Stored items:

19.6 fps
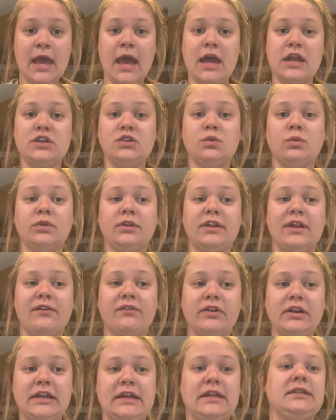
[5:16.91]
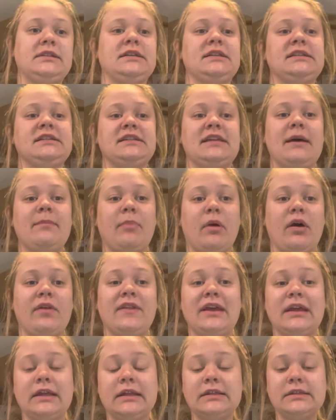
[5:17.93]
and you will never need to step on
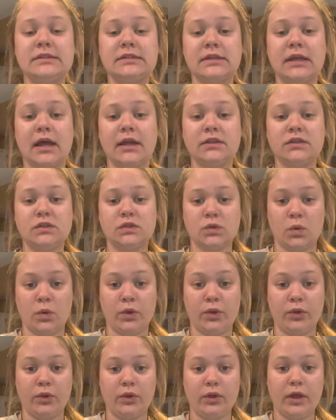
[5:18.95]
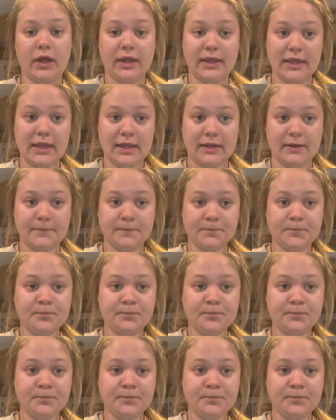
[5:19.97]
the inside soil again.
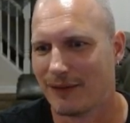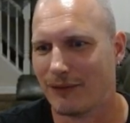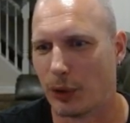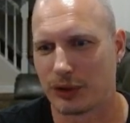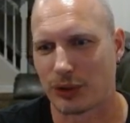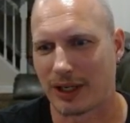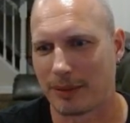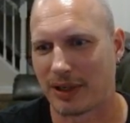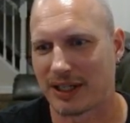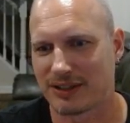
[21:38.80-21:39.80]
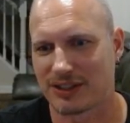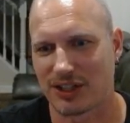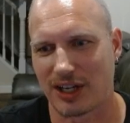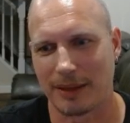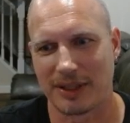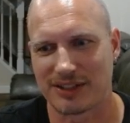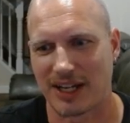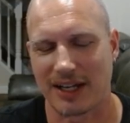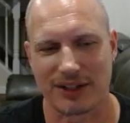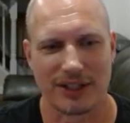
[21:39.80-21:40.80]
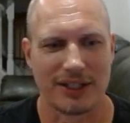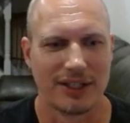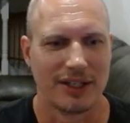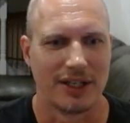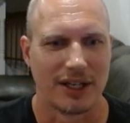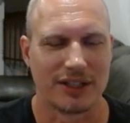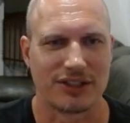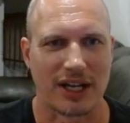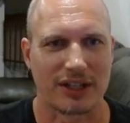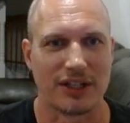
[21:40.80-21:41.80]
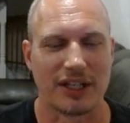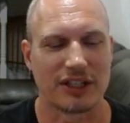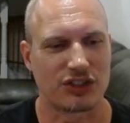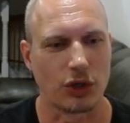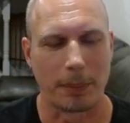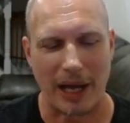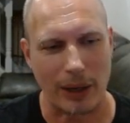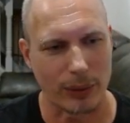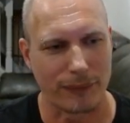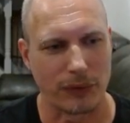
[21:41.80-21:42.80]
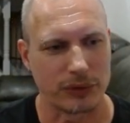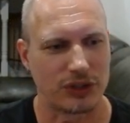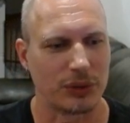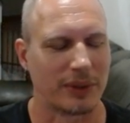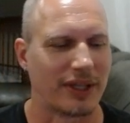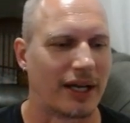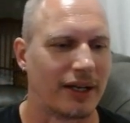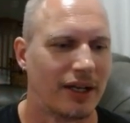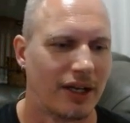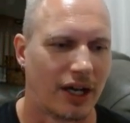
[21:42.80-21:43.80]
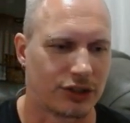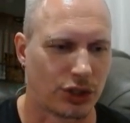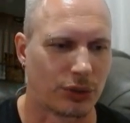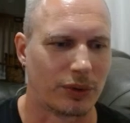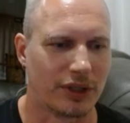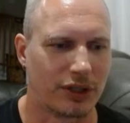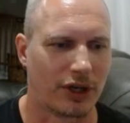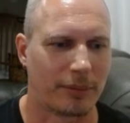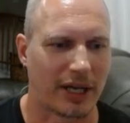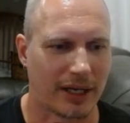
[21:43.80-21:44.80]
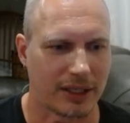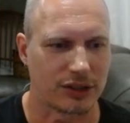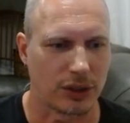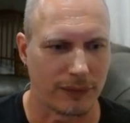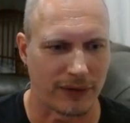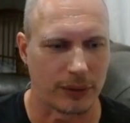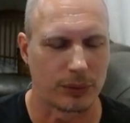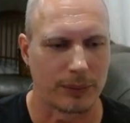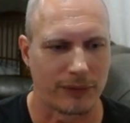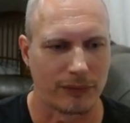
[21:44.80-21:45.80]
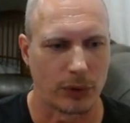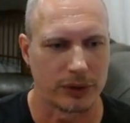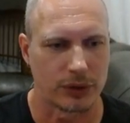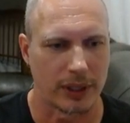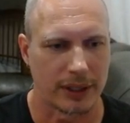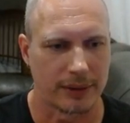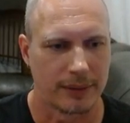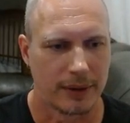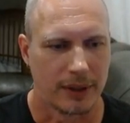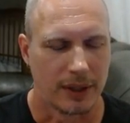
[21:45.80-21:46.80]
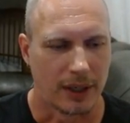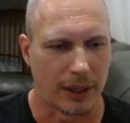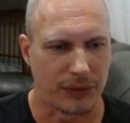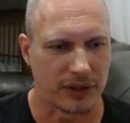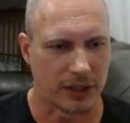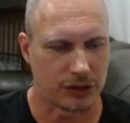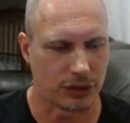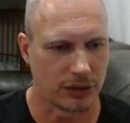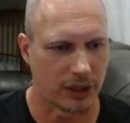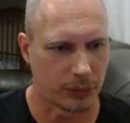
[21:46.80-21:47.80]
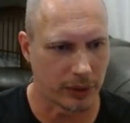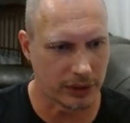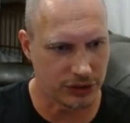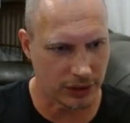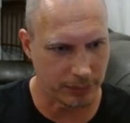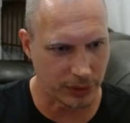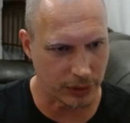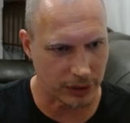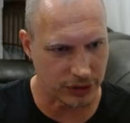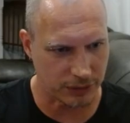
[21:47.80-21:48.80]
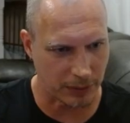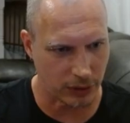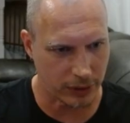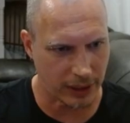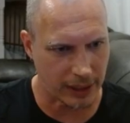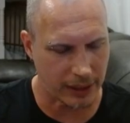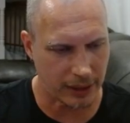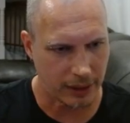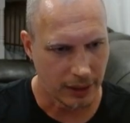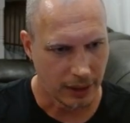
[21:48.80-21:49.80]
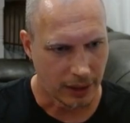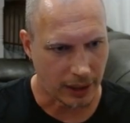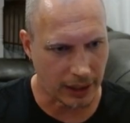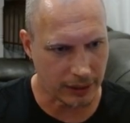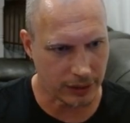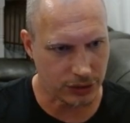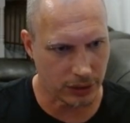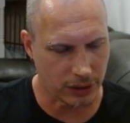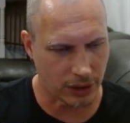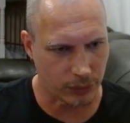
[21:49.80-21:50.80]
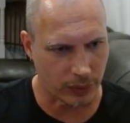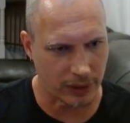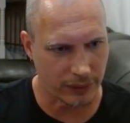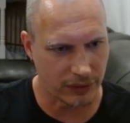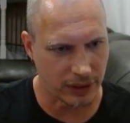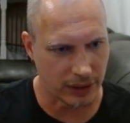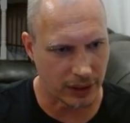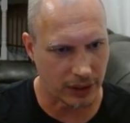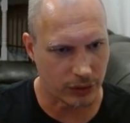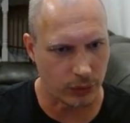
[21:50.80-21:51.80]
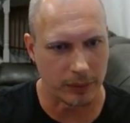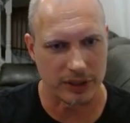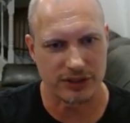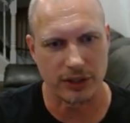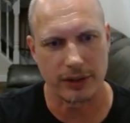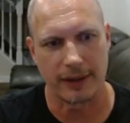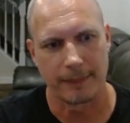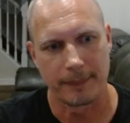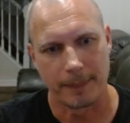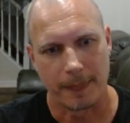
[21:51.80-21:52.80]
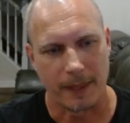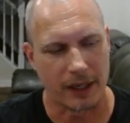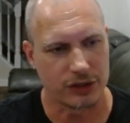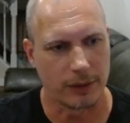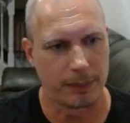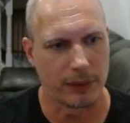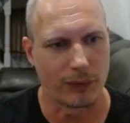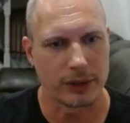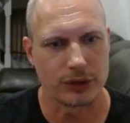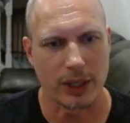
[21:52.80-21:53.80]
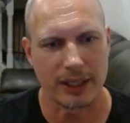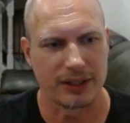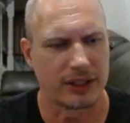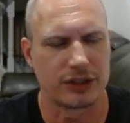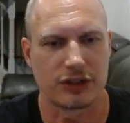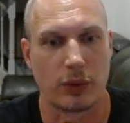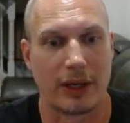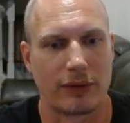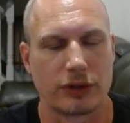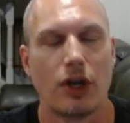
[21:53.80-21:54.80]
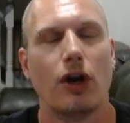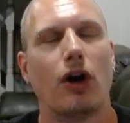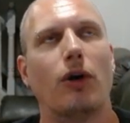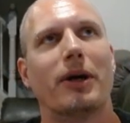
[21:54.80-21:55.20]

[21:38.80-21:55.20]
Void Dragon bides us time. Exactly. Exactly. And it's so powerful, too, in that. I should have really gone back. I should have found room for Void Dragon. I think that I should have gotten rid of Jin Bilka just by looking at it. And I should have gotten rid of the Queen Mycelia. And I should have put Void Dragon and then just whatever else. Oh my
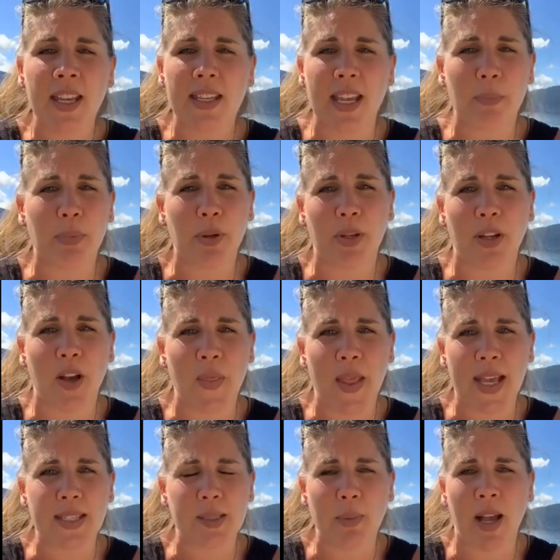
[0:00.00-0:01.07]
yet putting on
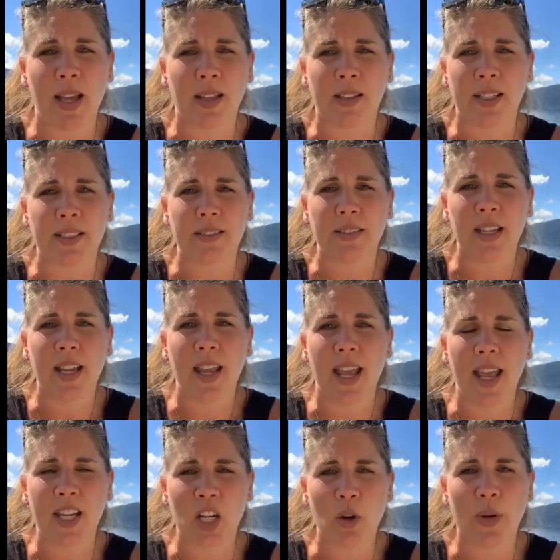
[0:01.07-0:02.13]
that smile and
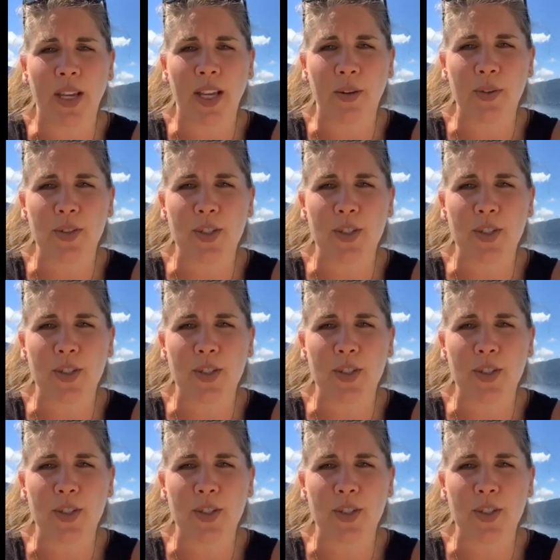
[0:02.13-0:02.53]
going out.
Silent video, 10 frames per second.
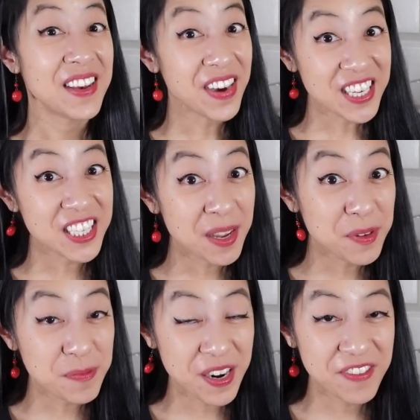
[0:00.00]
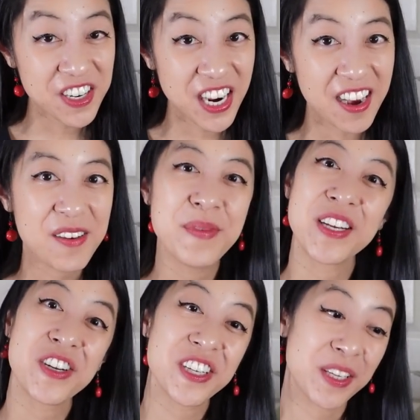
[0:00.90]
If I just helped your betta fish out,
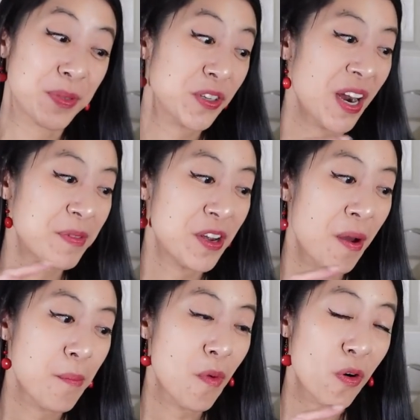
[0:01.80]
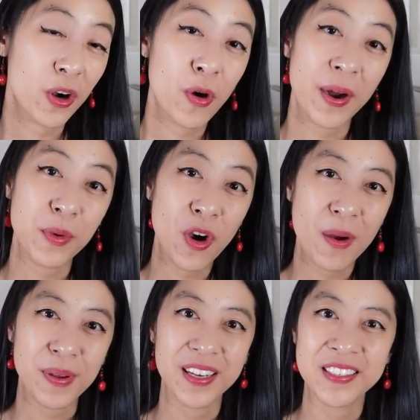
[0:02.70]
make sure to subscribe to more Aquarium
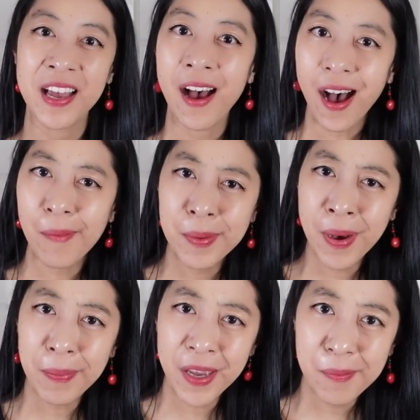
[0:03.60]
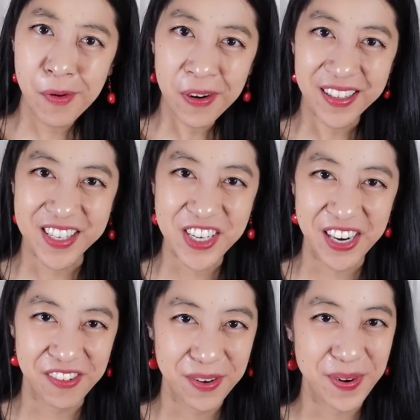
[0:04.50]
Co-op because I'll be popping up more on this
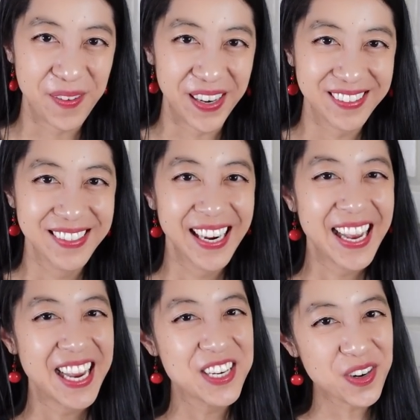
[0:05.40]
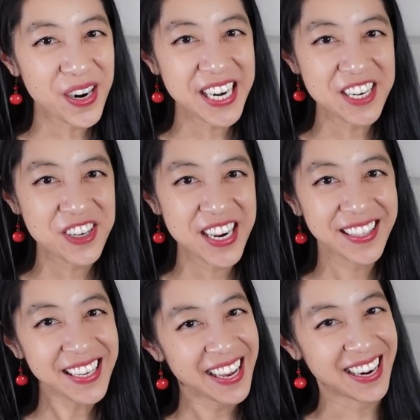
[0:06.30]
channel from now on. Enjoy Nature
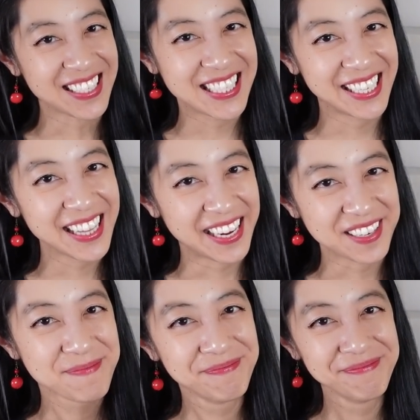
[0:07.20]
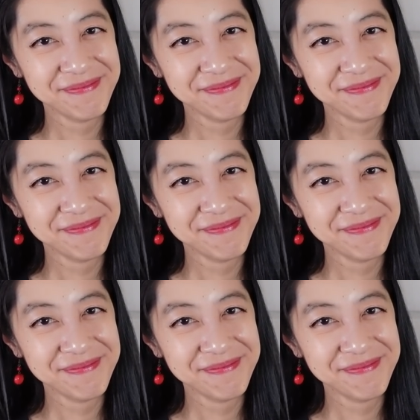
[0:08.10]
Daily, and I'll see you later.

WHAT TO DO
Nothing but the lines from the start of the records above through the line with "[21:54.80-21:55.20]" should be retyped, each exactly as written; leave out all pictures.

EXERCISE OUTPUT
19.6 fps
[5:16.91]
[5:17.93]
and you will never need to step on
[5:18.95]
[5:19.97]
the inside soil again.
[21:38.80-21:39.80]
[21:39.80-21:40.80]
[21:40.80-21:41.80]
[21:41.80-21:42.80]
[21:42.80-21:43.80]
[21:43.80-21:44.80]
[21:44.80-21:45.80]
[21:45.80-21:46.80]
[21:46.80-21:47.80]
[21:47.80-21:48.80]
[21:48.80-21:49.80]
[21:49.80-21:50.80]
[21:50.80-21:51.80]
[21:51.80-21:52.80]
[21:52.80-21:53.80]
[21:53.80-21:54.80]
[21:54.80-21:55.20]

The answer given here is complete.